Anaesthesia and Nail Surgery Clinic

Surgery of the nail and its associated structures is always a delicate task as the nail apparatus is a unique organ that cannot be replaced by any other structure. Nail surgery is aimed at treating infections, removing tumours, alleviating pain, facilitating diagnosis, correcting or preventing deformities while ensuring the best functional and cosmetic result.

Nail surgery

Profound knowledge of the anatomy, physiology and pathology of the nail organ as well as surgical skills and atraumatic instruments are prerequisites for successful nail operations. Careful preoperative preparation of the patient as well as consistent post-operative care are necessary. The following information will give the essentials of nail surgery, such as adequate anaesthesia, instrumentation, and complications. The most frequently performed nail operations are described focussing on techniques proven to be safe and successful. Nail avulsions, ingrowing nail, myxoid pseudocysts and subungual exostoses as well as the treatment of haematomas and nail tumours are outlined.

There are many possibilities to anaesthetise the nail apparatus but the most useful applicable for almost all cases is the proximal digital block.

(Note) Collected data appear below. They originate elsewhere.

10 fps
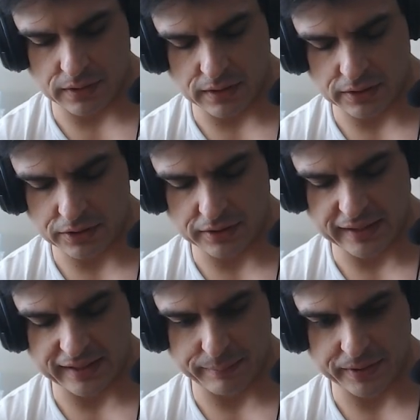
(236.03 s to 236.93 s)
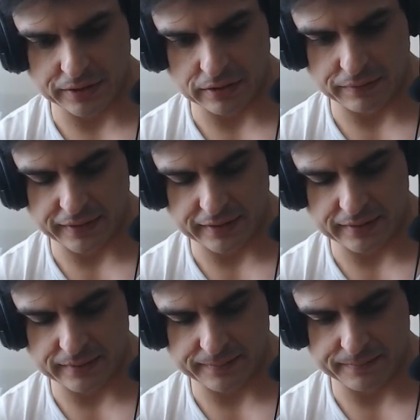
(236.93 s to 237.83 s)
Should have taken a picture of it.
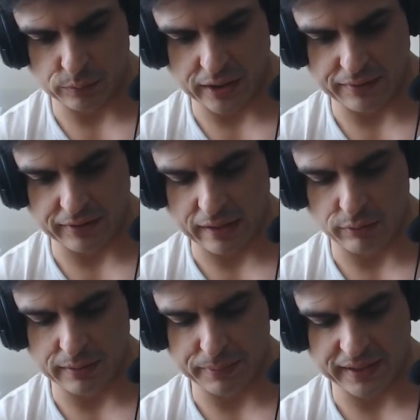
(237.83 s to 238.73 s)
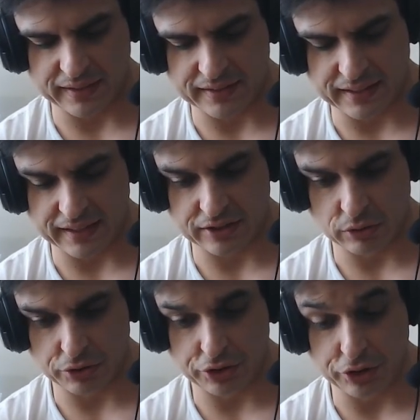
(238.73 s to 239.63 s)
Whatever. I don't want to play this. It's so
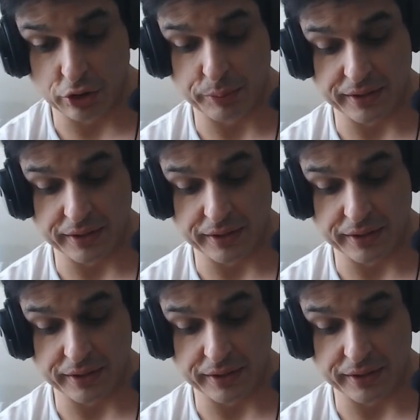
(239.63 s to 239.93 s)
stupid.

Plain lidocaine, or prilocaine or any other amide type local anaesthetic may be used to block the dorsal and volar/plantar branches of the proper digital nerves. Two to three ml are usually sufficient; too large a volume may interfere with blood circulation. The addition of bupivacaine prolongs the anaesthesia to up to 24 hours which may be a considerable advantage in particularly pain-sensitive patients.